Now, I understand that the Supply-Price relationship isn’t linear, but this is getting out of hand.
ANCHORAGE, Alaska (AP) – In a sudden blow to the nation’s oil supply, half the production on Alaska’s North Slope was being shut down Sunday after BP Exploration Alaska, Inc. discovered severe corrosion in a Prudhoe Bay oil transit line.
Once the field is shut down, in a process expected to take days, BP said oil production will be reduced by 400,000 barrels a day. That’s close to 8 percent of U.S. oil production as of May 2006 or about 2.6 percent of U.S. supply including imports, according to data from the U.S. Energy Information Administration.
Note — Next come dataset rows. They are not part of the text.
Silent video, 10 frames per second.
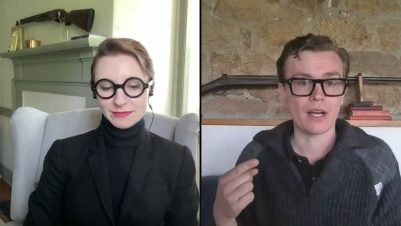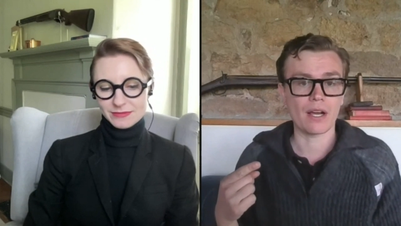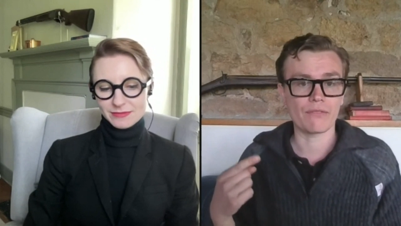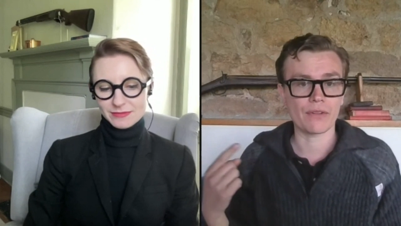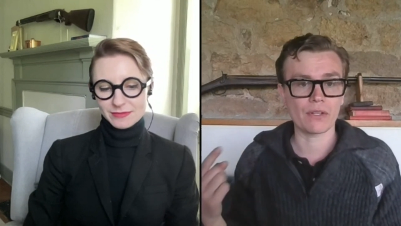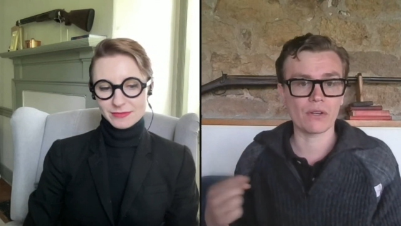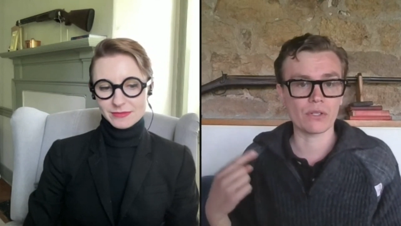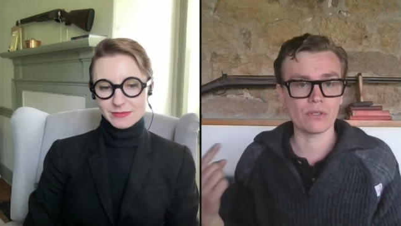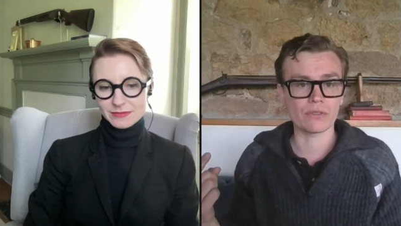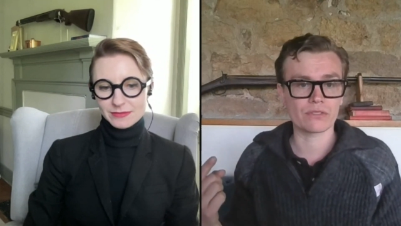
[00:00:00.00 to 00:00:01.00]
Speaker 1: of
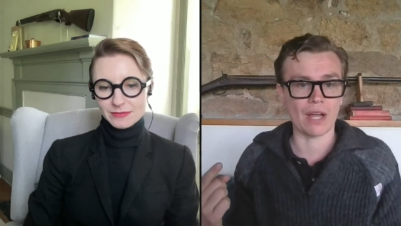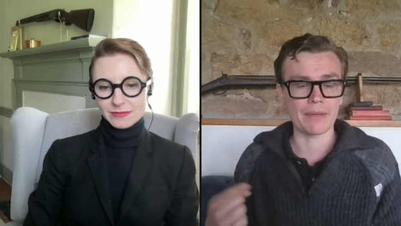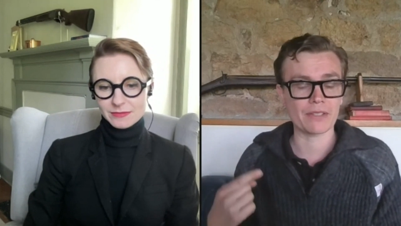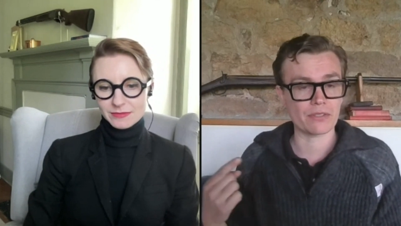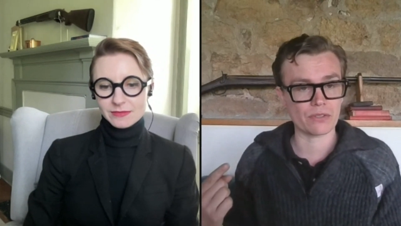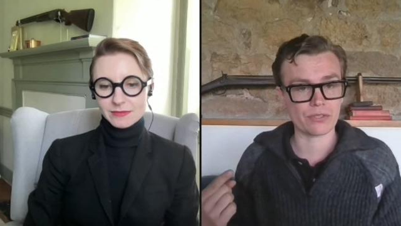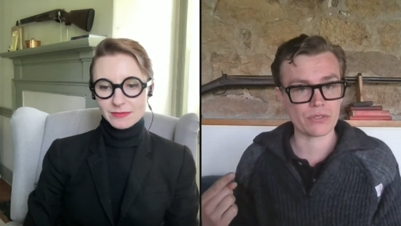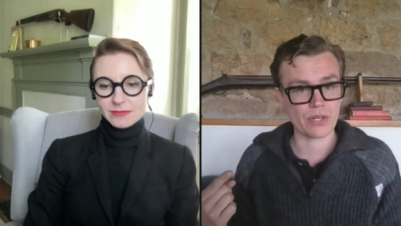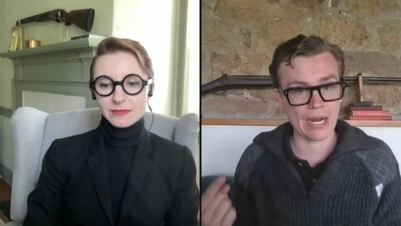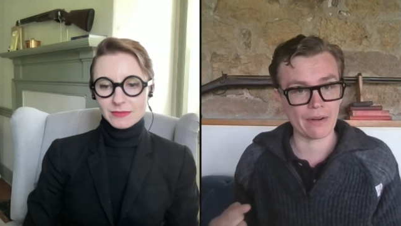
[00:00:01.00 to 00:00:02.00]
local dominance in their
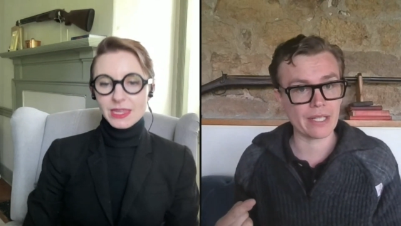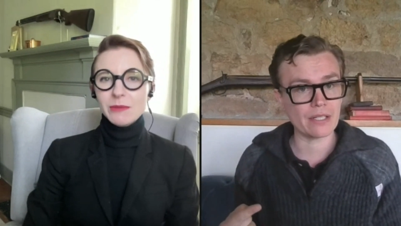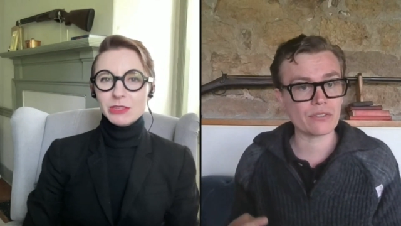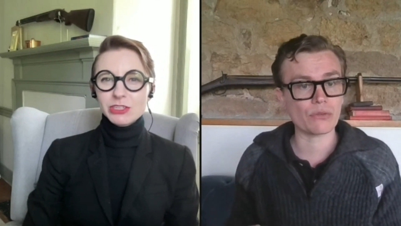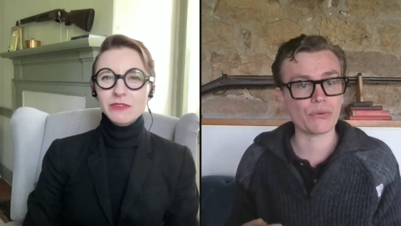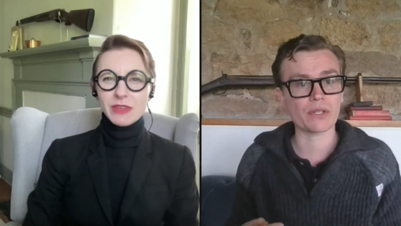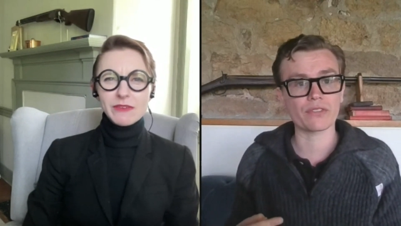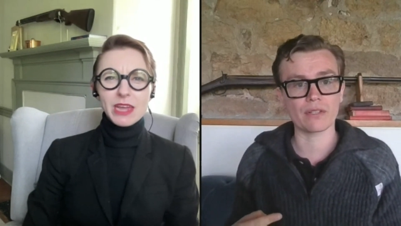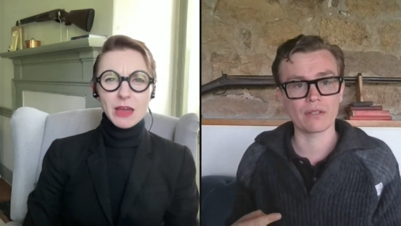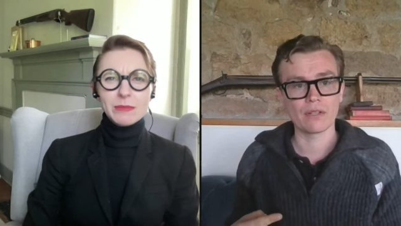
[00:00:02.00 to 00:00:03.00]
social hierarchy. Yeah, when they're sort of giving
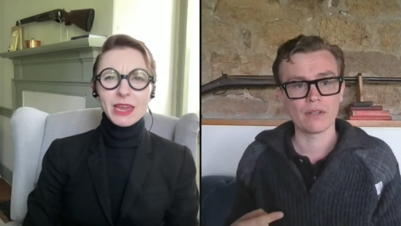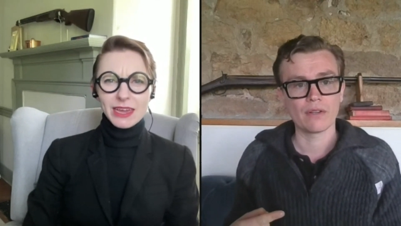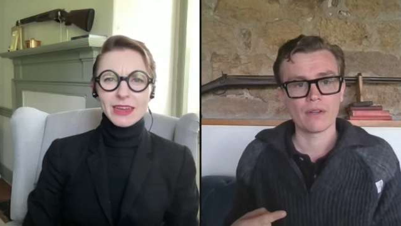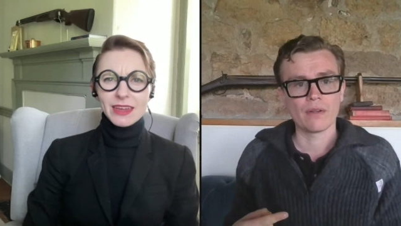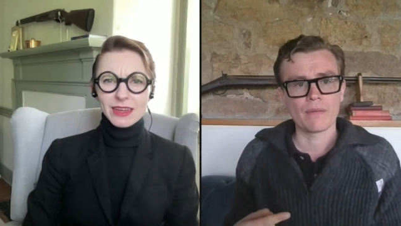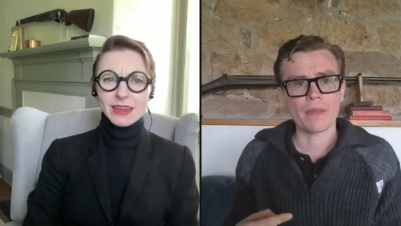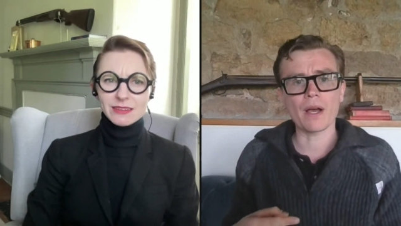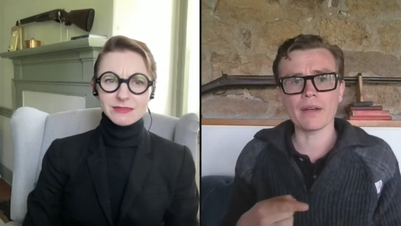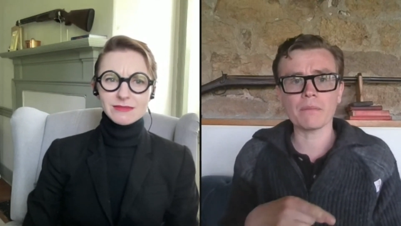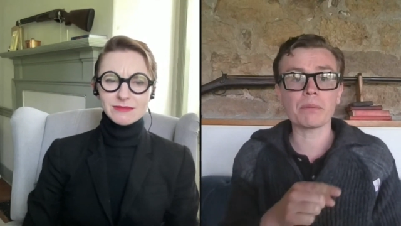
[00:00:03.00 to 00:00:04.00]
up.
Speaker 2: Yeah, yeah, yeah, yeah.
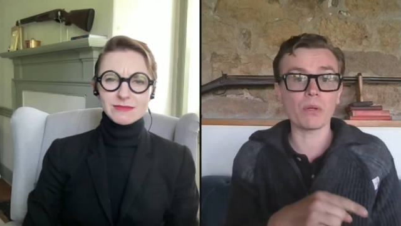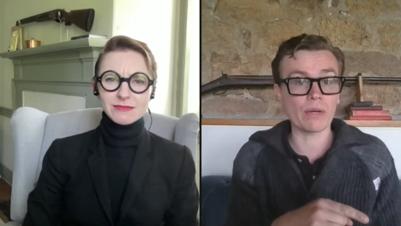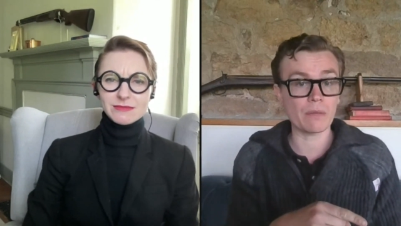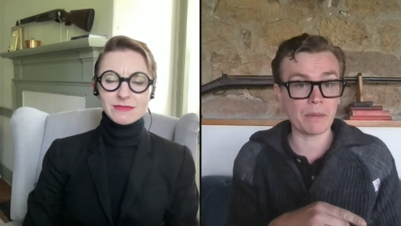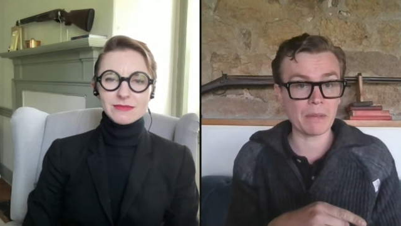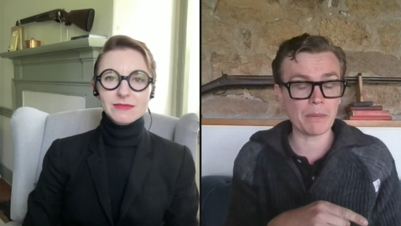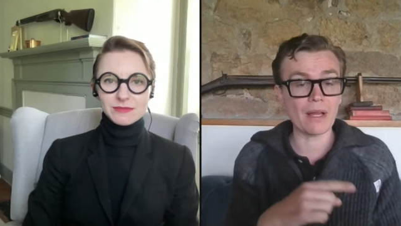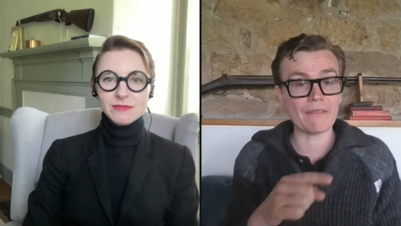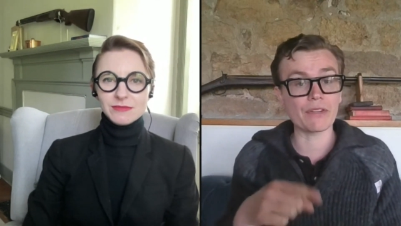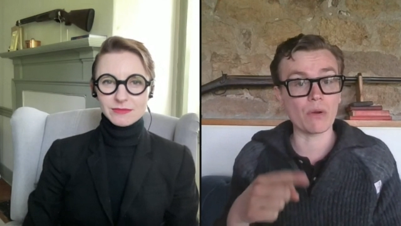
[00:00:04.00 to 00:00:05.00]
Speaker 1: Unemployed people
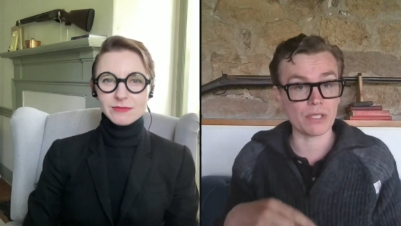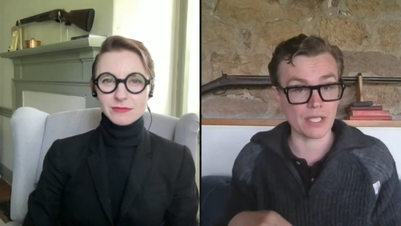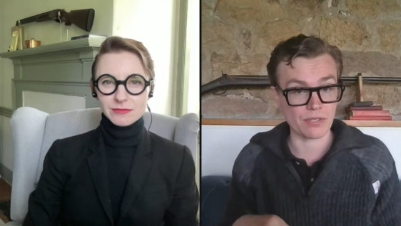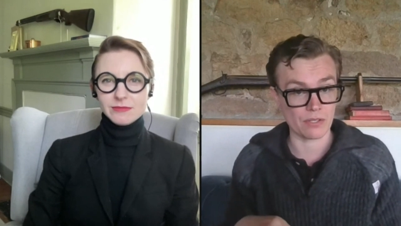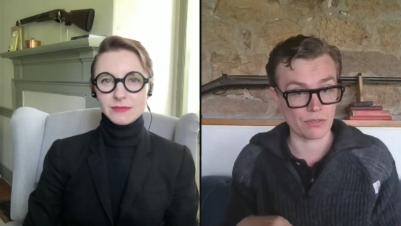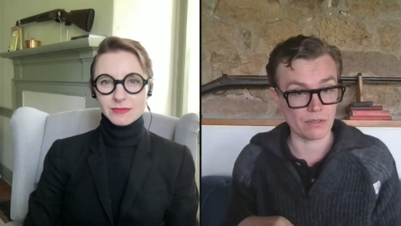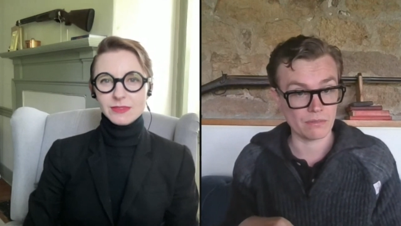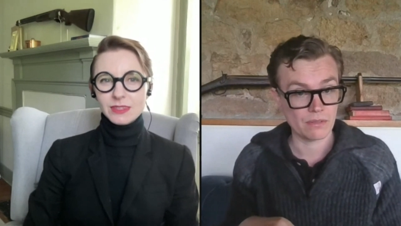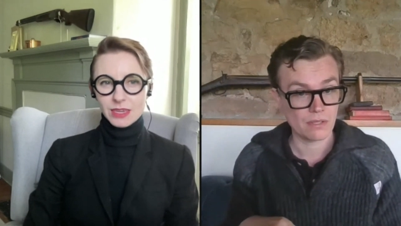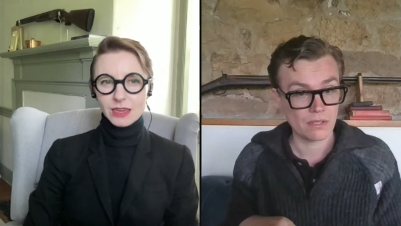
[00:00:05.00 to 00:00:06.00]
have lower testosterone.
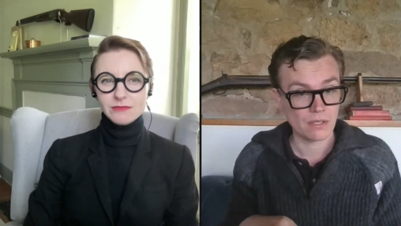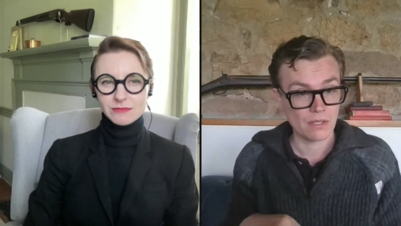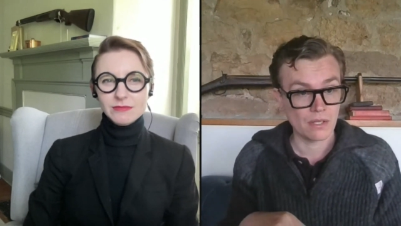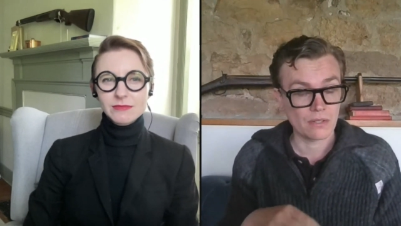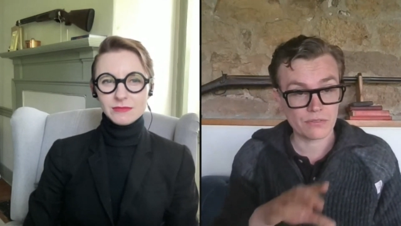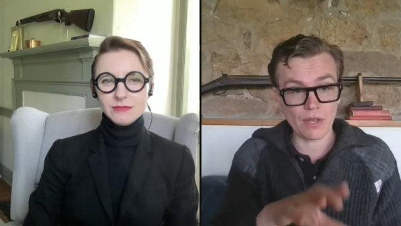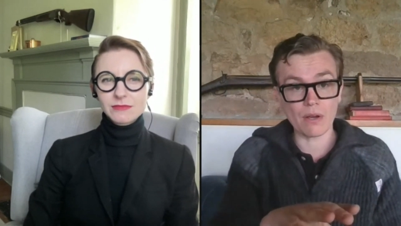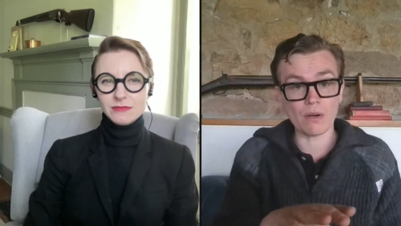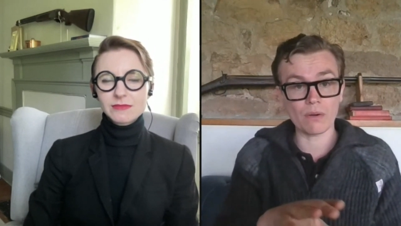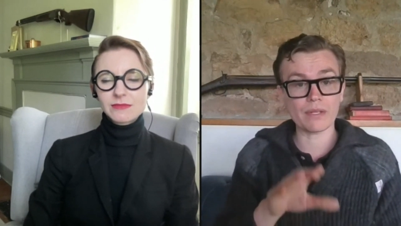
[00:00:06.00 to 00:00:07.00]
Yeah.
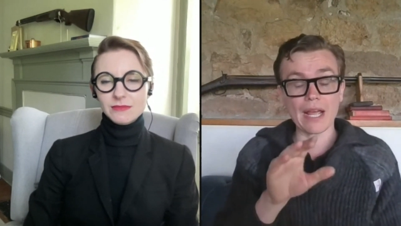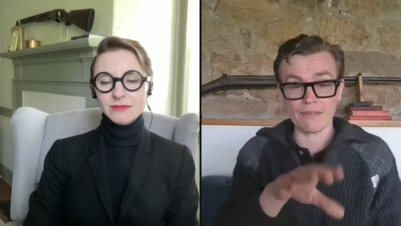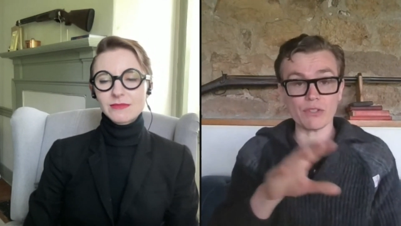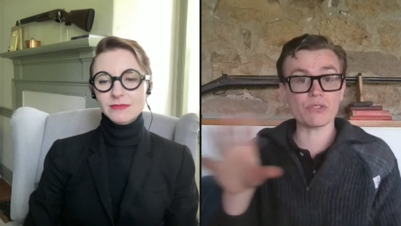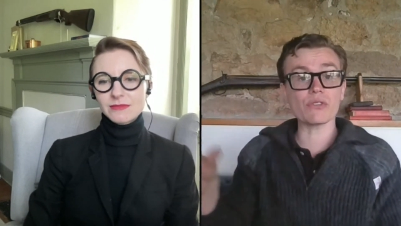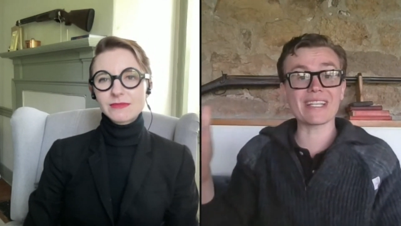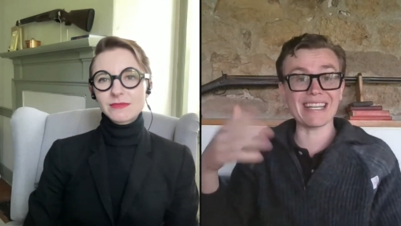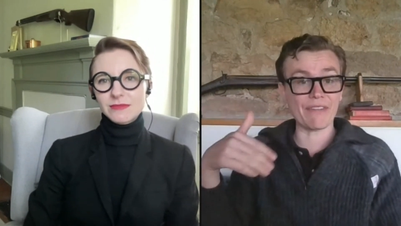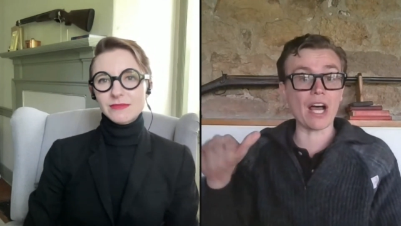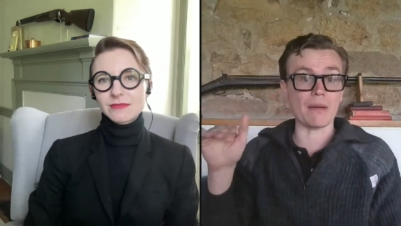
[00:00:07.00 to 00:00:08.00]
So yeah, if you do
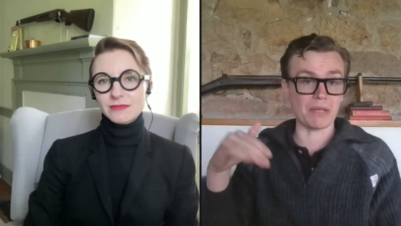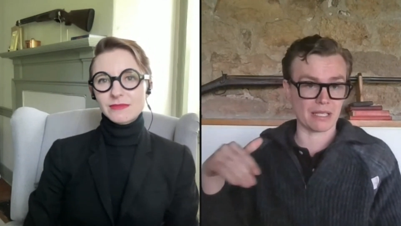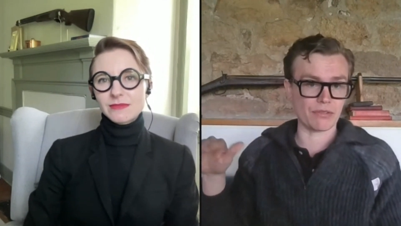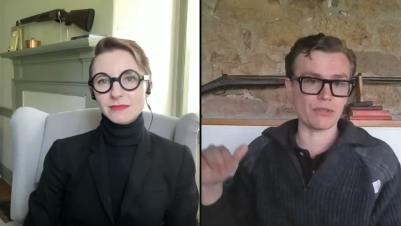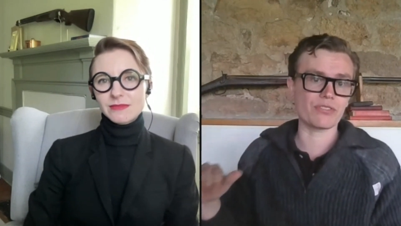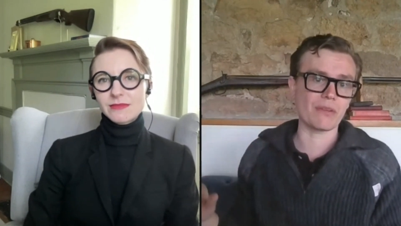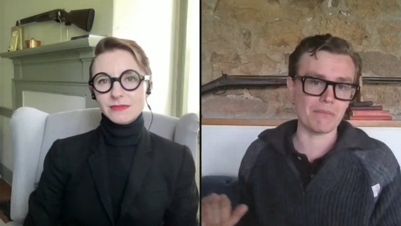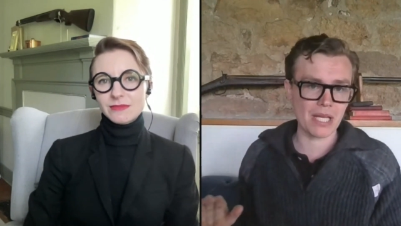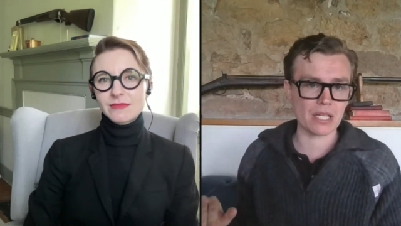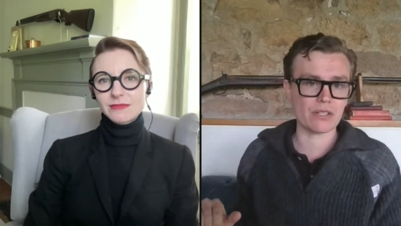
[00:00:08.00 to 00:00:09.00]
give up, like if you submit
A 400,000-barrel per day reduction in output would have a major impact on oil prices, said Tetsu Emori, chief commodities strategist at Mitsui Bussan Futures in Tokyo.
“Oil prices could increase by as much as $10 per barrel given the current environment,” Emori said. “But we can’t really say for sure how big an effect this is going to have until we have more exact figures about how much production is going to be reduced.”
Let’s examine this:
Oil is currently hovering around $75/barrel.
$10 = 13.3% of $75
So a 2.6% drop in U.S. supply = 13.3% increase in World price?
I have always been horrible at algebra, but that’s some funky math.